Not the bright red of a healthy mortal—but dark, dense, almost black in candlelight. It carried karma's weight, the cold of the void between planes, the authority of one who had ruled stars.

Xie Luan held his wrist above the boiling pot.

Drip… drip… drip…

The sound was different.

No splash.

A sharp hiss—like molten metal striking ice.

The mixture convulsed. The violet sludge began to spin on its own, forming a vortex at the center.

Xie Luan clenched his teeth.

The pain was sharp—but the blood loss was worse. Cold crept up his arm. His vision darkened at the edges. His heart hammered, pumping more and more of his vital essence into the cauldron.

Ten drops.Twenty.Fifty.

His face turned ash-gray. His lips went pale. Cold sweat soaked his trousers.

Li stared, frozen.

He could feel the pressure emanating from that blood—a heavy, malignant presence that thickened the air like water.

Then it happened.

The dirty purple vanished. Impurities burned away in a coil of black smoke.

What remained in the pot was a crystal-clear liquid with a faint pink hue. It glowed with its own seductive light—beautiful and deadly.

Xie Luan collapsed backward, gasping.

He quickly wrapped a clean cloth around his wrist, tying it tight with his teeth to stop the bleeding. His hand shook uncontrollably.

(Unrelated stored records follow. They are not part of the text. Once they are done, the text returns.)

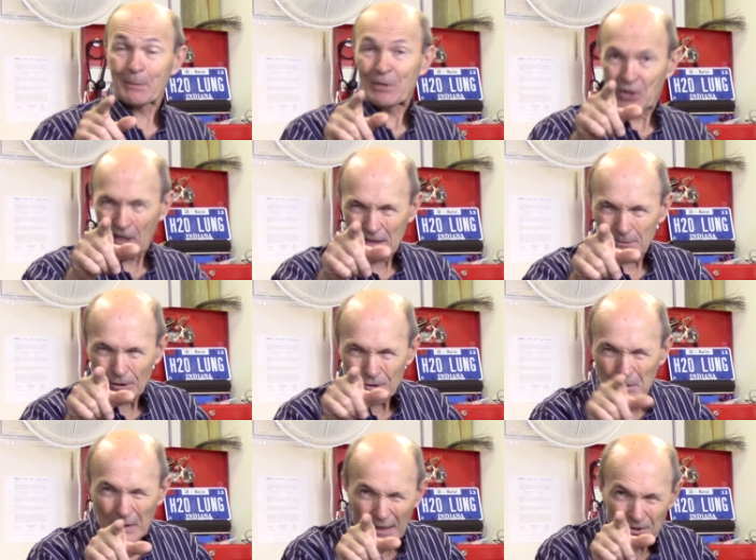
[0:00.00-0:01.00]
I'll be talking about
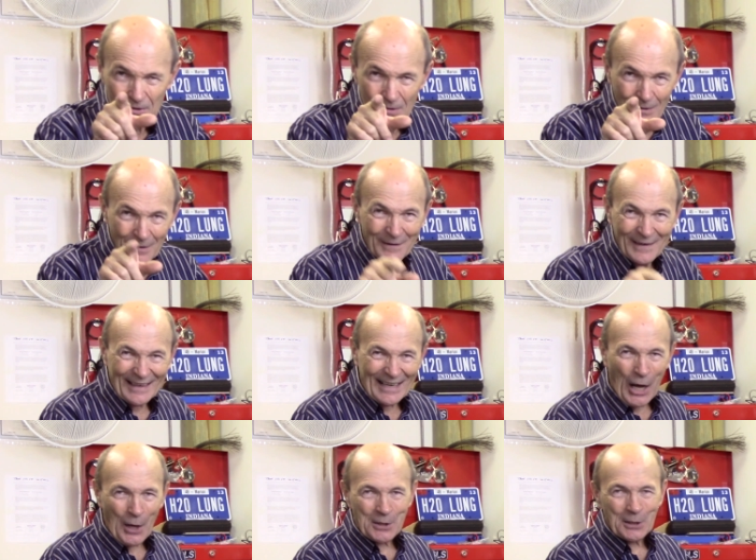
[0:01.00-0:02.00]
you guys
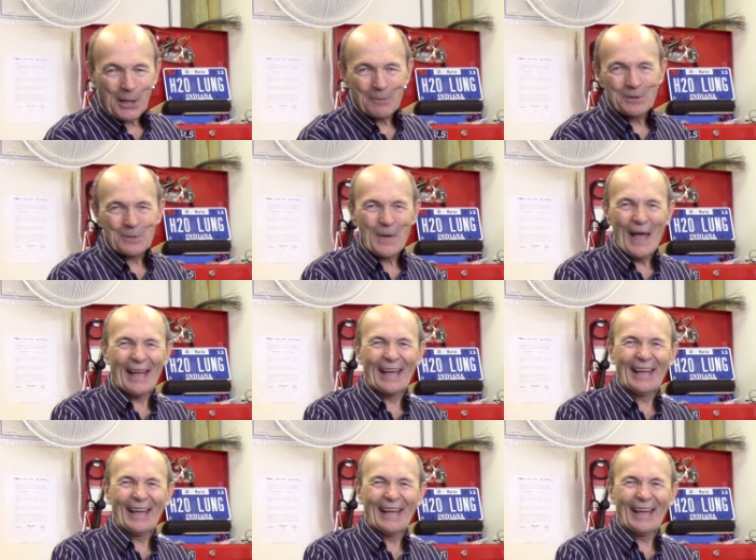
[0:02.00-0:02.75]
and how you love them.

"It's done," he whispered.

He extinguished the stove, waited for the liquid to cool, then poured it with infinite care into a small white porcelain vial, sealing it with wax.

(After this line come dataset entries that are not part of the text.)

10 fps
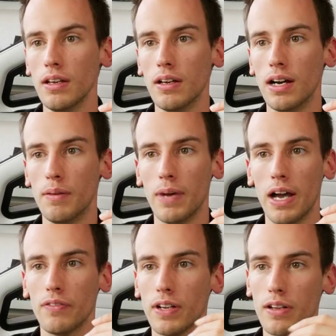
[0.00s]
Um, I
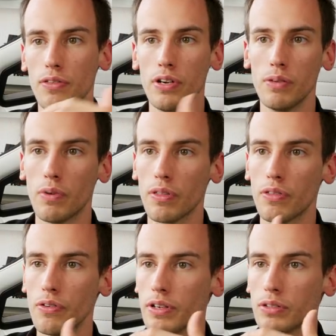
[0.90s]
have like 31,
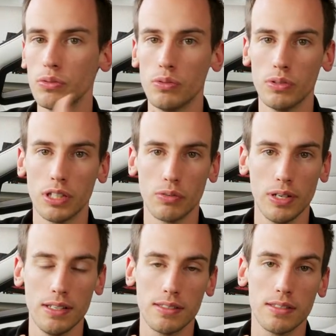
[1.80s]
32
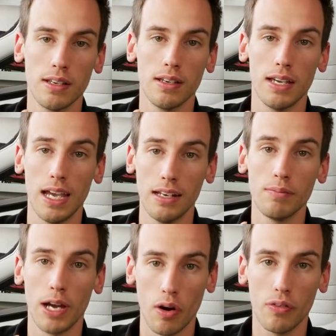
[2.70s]
degrees in
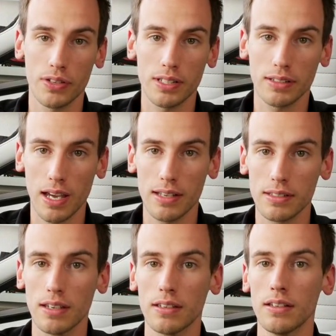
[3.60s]
my office at
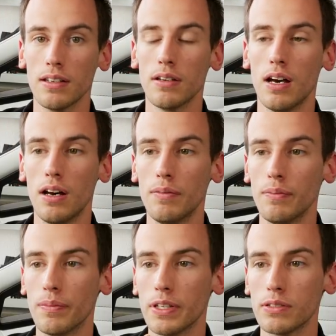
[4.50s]
Caseking
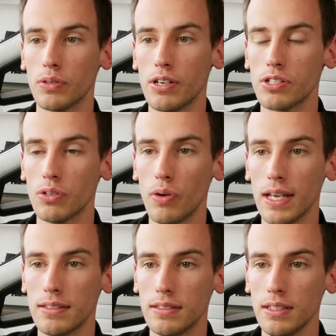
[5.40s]
um, so there's no
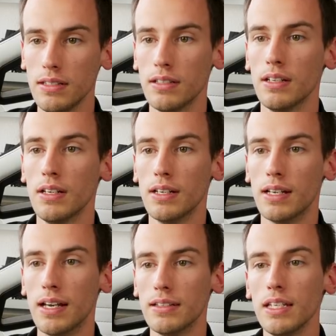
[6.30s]
AC.
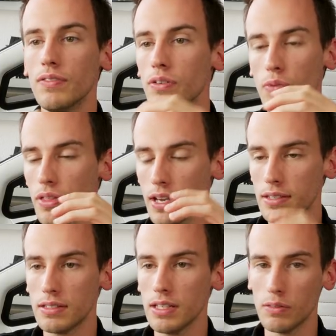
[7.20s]
And even with
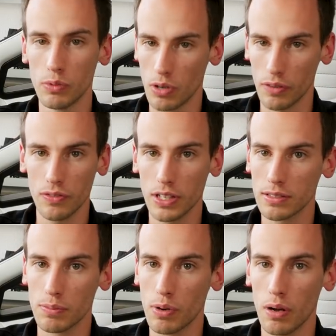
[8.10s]
AC, it would not fix
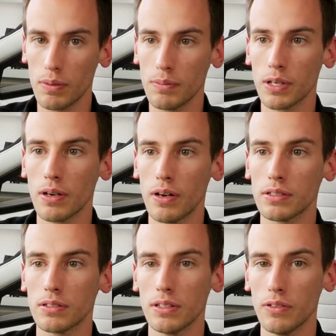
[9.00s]
the problem
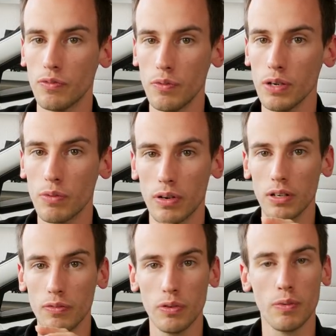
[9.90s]
because if we,
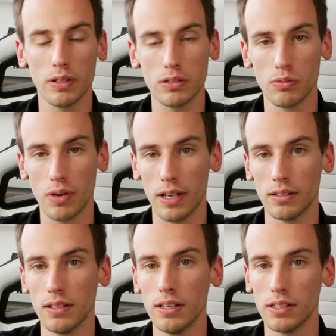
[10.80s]
if we want to
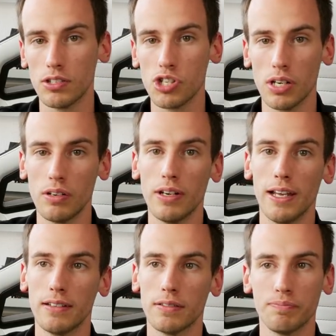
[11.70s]
run the chiller
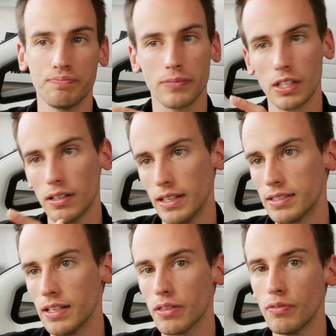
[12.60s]
at, let's
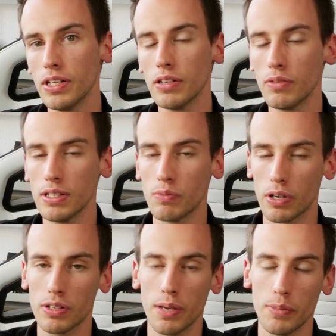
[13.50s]
say, 3 degrees
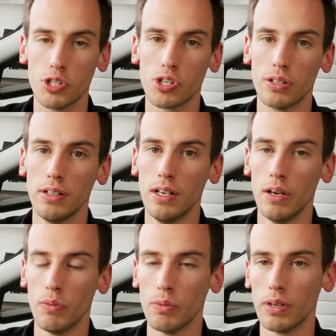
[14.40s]
water temperature,
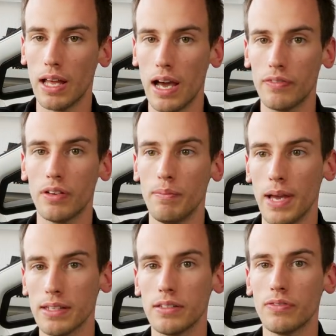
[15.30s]
we will have a
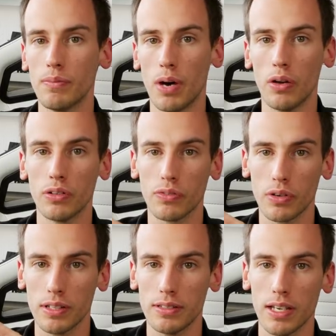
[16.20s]
massive amount of
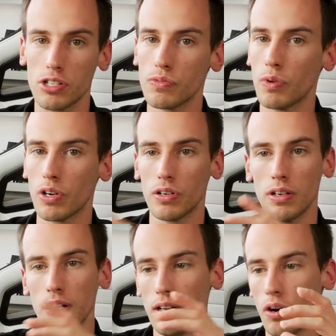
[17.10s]
condensation
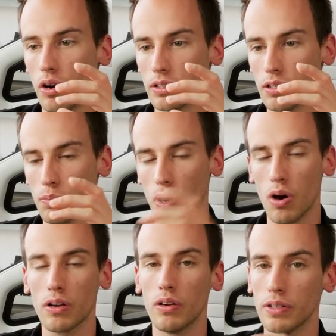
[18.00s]
water on the
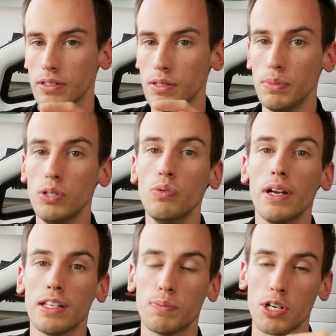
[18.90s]
block, on the CPU,
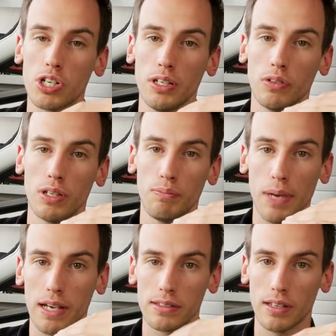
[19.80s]
and especially on the
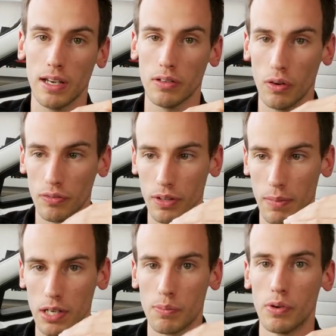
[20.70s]
backside of the
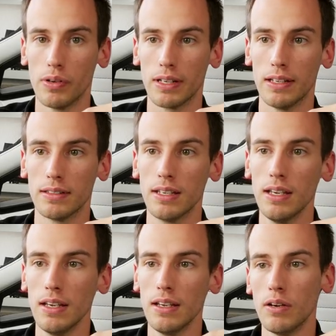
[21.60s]
motherboard. And
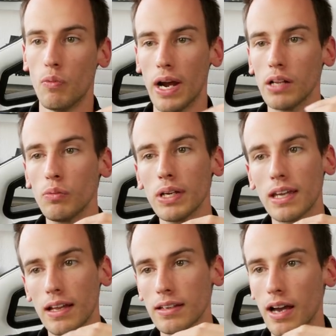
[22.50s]
while we
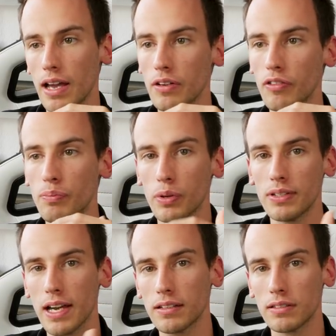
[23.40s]
can kind of
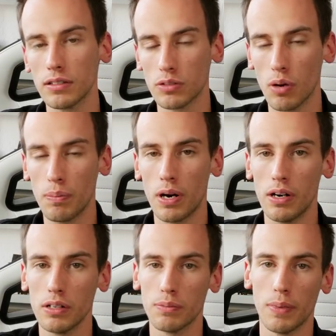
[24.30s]
protect the top
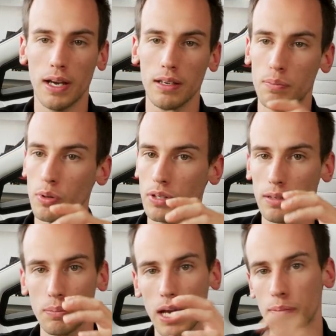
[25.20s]
part by
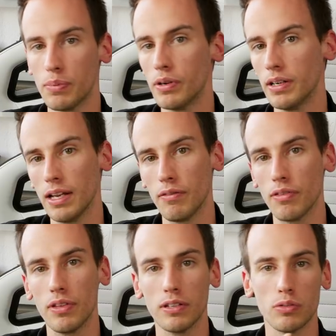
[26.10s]
putting paper and
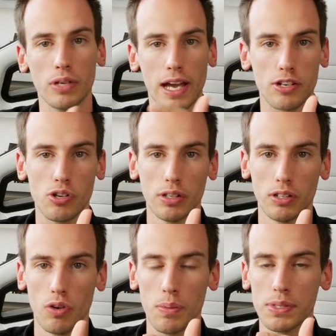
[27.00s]
everything to catch all the
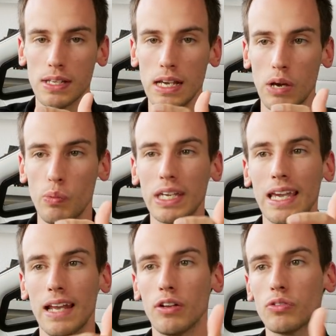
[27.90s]
drops, we
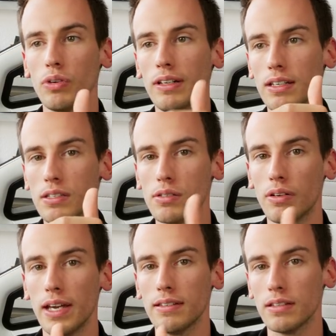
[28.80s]
cannot really
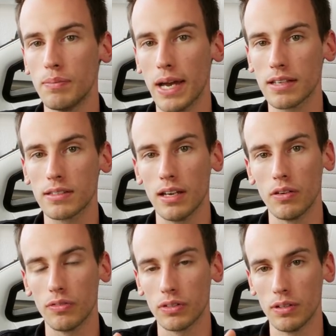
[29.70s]
insulate the backside
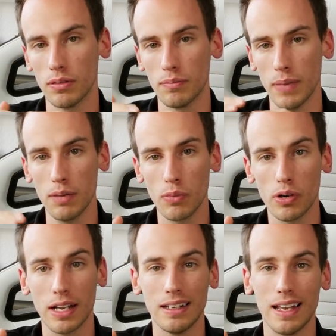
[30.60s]
of the
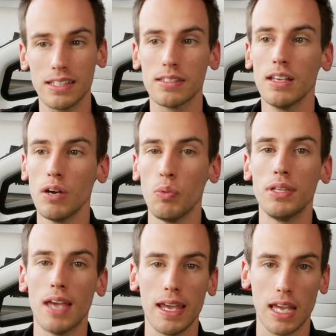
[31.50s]
mainboard unless we
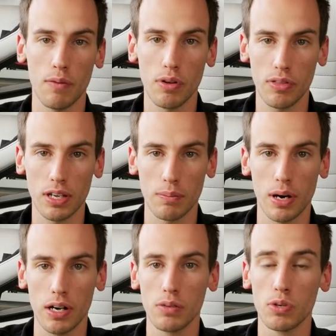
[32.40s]
take everything
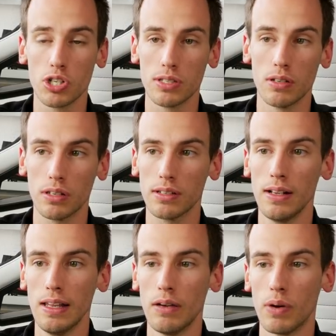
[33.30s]
apart, which is not
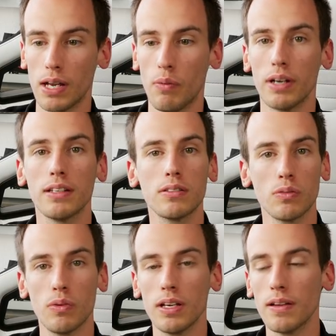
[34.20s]
what I wanted
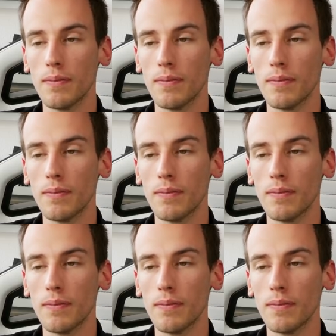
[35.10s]
to.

He raised it to eye level.

The liquid flowed with perfect viscosity—like luxury massage oil or expensive perfume.

"Crimson Silence Dew," Xie Luan named it.

"It looks… harmless," Li said cautiously as the fumes faded.

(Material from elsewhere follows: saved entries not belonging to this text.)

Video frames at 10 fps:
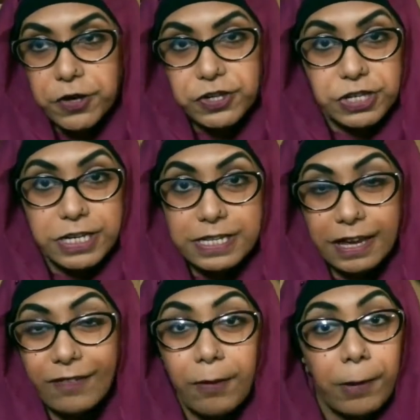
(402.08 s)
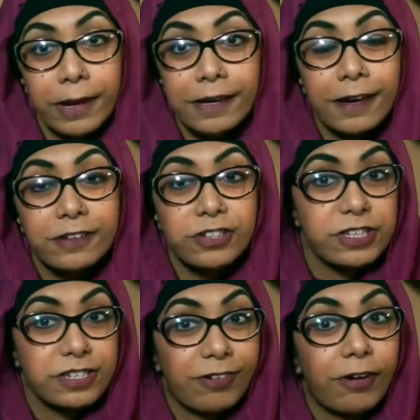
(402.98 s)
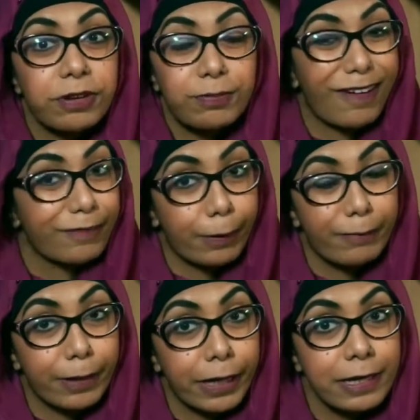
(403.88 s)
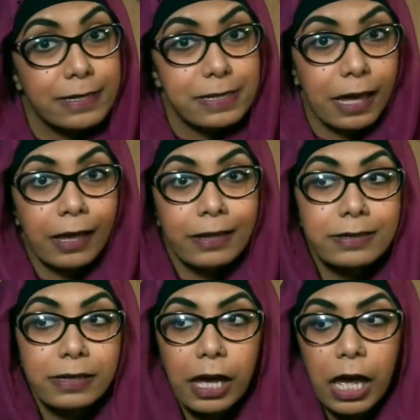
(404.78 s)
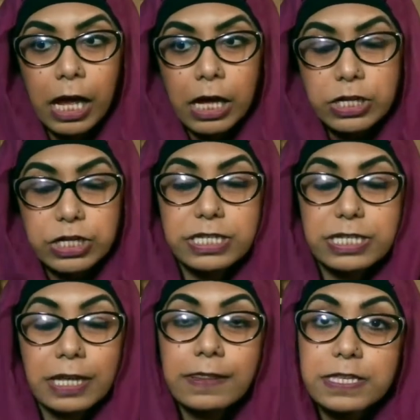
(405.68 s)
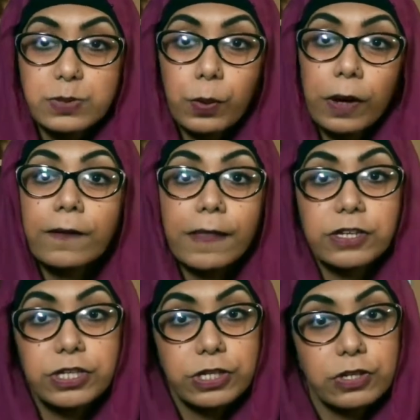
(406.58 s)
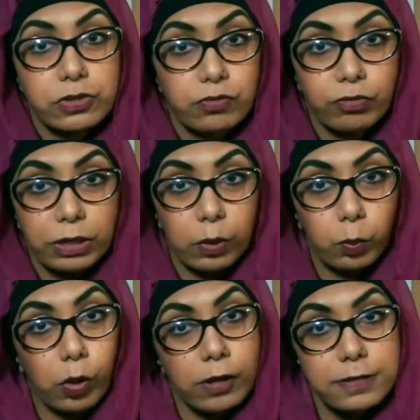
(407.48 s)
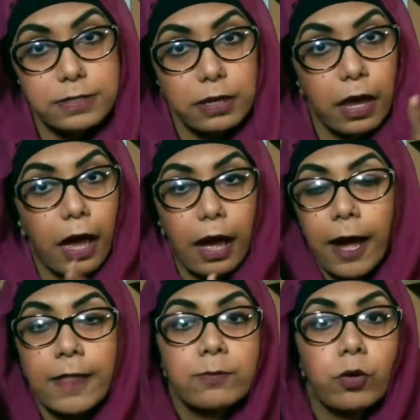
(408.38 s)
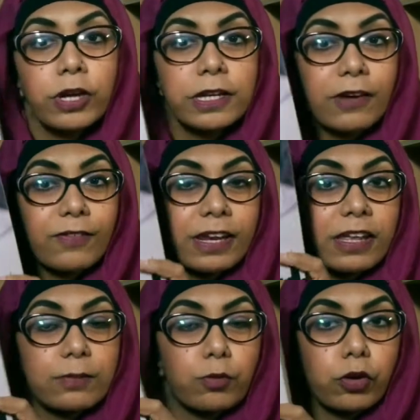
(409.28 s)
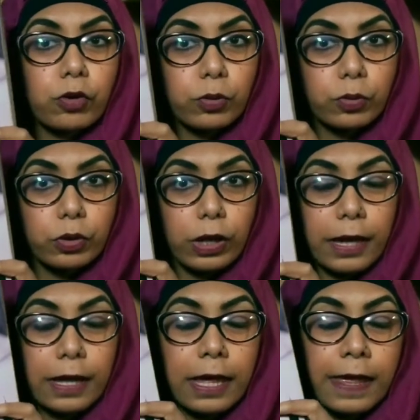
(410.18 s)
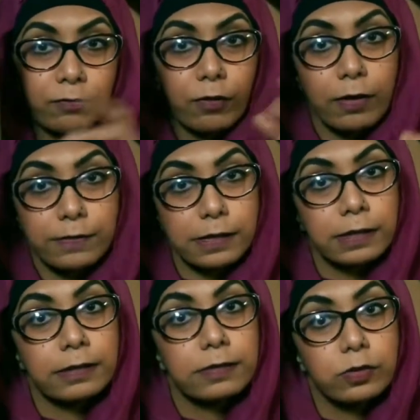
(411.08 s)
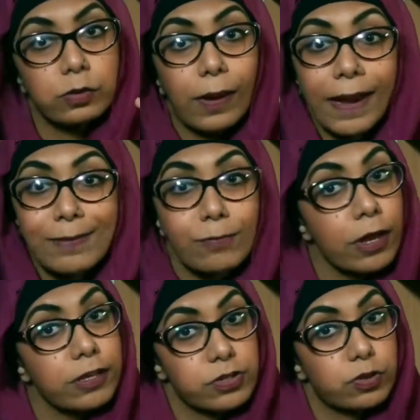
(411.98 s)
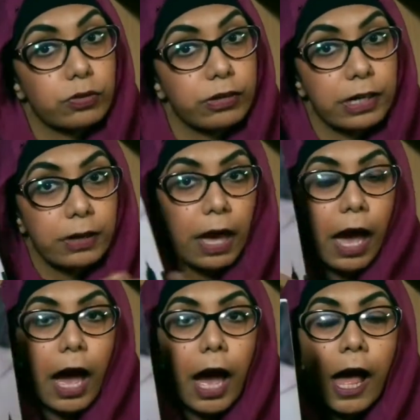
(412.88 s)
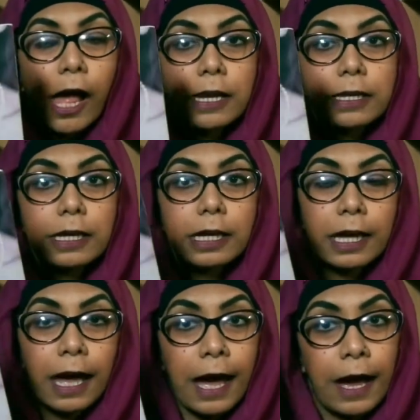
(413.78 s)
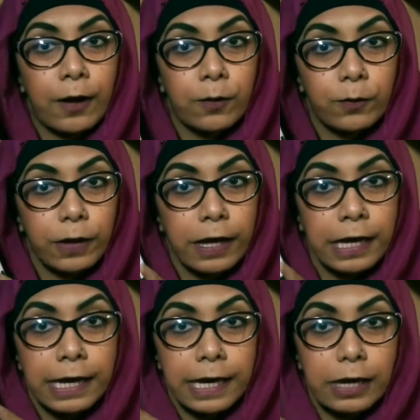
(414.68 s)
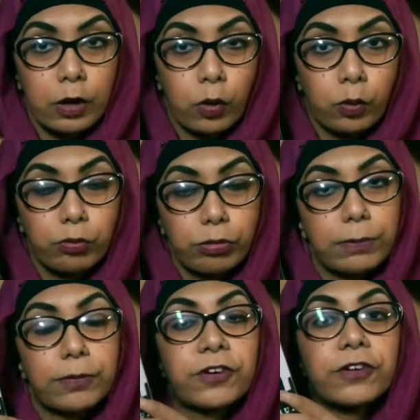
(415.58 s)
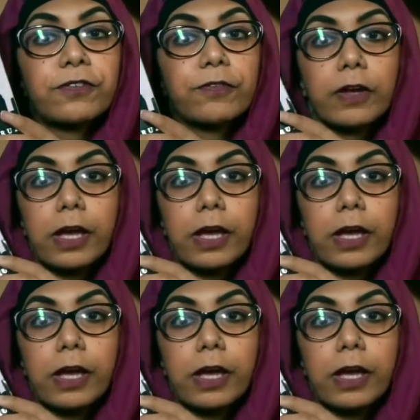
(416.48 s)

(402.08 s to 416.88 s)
she's a vampire and she's surrounded by vampires and she's in this world that she doesn't really want. And the more you delve in it, the more it evolves into a murder story and how a whole group of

"That's the point," Xie Luan replied, tucking the vial against his skin to keep it warm."It doesn't destroy tissue. It kills flow."

He met Li's gaze, exhausted yet feral."When a cultivator circulates their Qi, this poison acts as a spiritual binding agent. It coats the meridian walls, turning energy into sludge. It blocks acupoints from the inside."

He clenched his fist."It makes them mortal. Paralyzed. Unable to fight. Unable to scream."

"But… how do we make him drink it?" Li asked."Elder Mo has tasters. He never eats untested food."

Xie Luan leaned against the wall, eyes closing. Blood loss dragged him toward unconsciousness, but he forced himself to speak.

"Mo Zha is a man of vices, Li. And vices have many entrances—not just the mouth."

A cracked smile split his lips."He won't drink it. He'll apply it. He likes shining skin. He likes the scent of flowers and almonds in bed. I'll gift this oil as a tribute of submission."

His voice sank into a dark whisper."When his temperature rises with lust… when his blood flows fast with arousal… the poison will enter through his open pores."

His head fell back."It will be his own desire that drags him under."

Xie Luan slipped into unconsciousness.

"Clean this," he murmured faintly."Burn the remains. Open the windows. If there's a smell by morning, we're dead."

"Yes, Master. Rest."

Li cleaned frantically, watching his master with reverent terror and absolute loyalty.

He had just witnessed a man bleed himself willingly to forge a weapon capable of killing gods.

Outside, the rain began to fall again, drumming on the cabin roof.

Eight days remained.

But in Xie Luan's fevered, anemic dreams, he was already walking the halls of Mo's Pavilion—a vial of pink death pressed against his heart.